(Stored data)
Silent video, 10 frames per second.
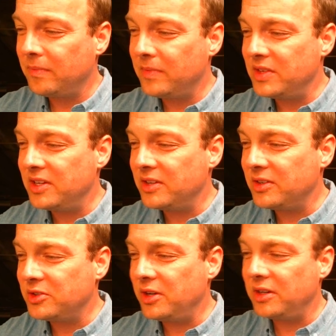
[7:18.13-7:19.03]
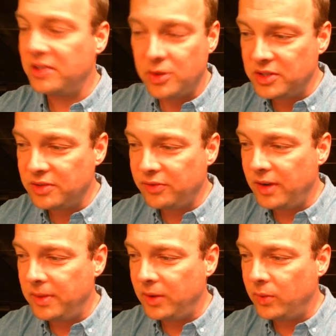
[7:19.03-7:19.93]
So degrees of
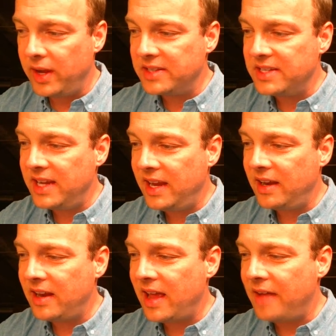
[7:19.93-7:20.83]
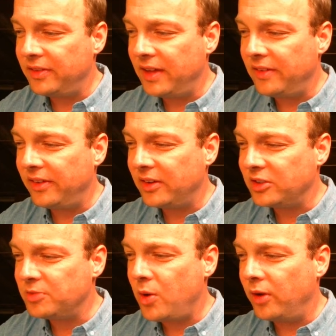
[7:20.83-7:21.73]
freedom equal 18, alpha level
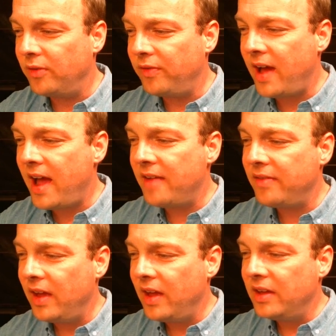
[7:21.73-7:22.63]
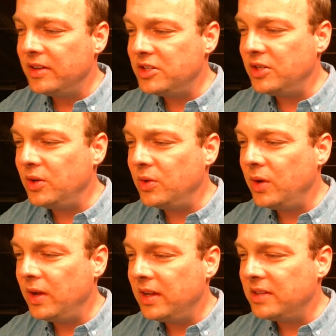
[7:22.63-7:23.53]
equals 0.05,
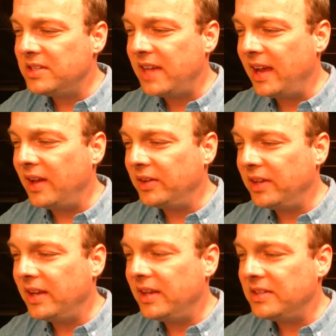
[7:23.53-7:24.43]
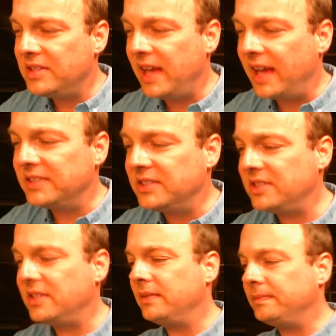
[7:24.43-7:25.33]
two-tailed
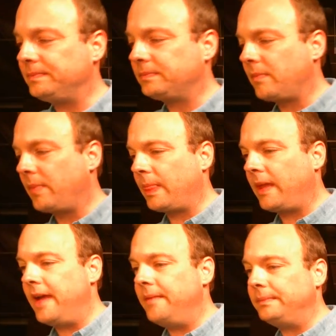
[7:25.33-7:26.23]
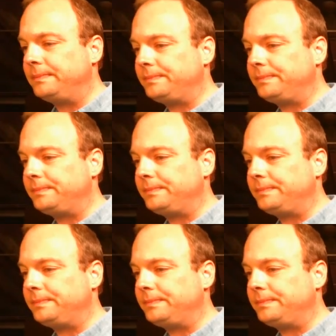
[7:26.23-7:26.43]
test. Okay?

_ABOUT THIS EXERCISE_
Repeat only the lines from the one with "[7:19.03-7:19.93]" through the end of the data, both included and exactly as written. Pictures stay out of the copy.

_RESULT FOR THIS EXERCISE_
[7:19.03-7:19.93]
So degrees of
[7:19.93-7:20.83]
[7:20.83-7:21.73]
freedom equal 18, alpha level
[7:21.73-7:22.63]
[7:22.63-7:23.53]
equals 0.05,
[7:23.53-7:24.43]
[7:24.43-7:25.33]
two-tailed
[7:25.33-7:26.23]
[7:26.23-7:26.43]
test. Okay?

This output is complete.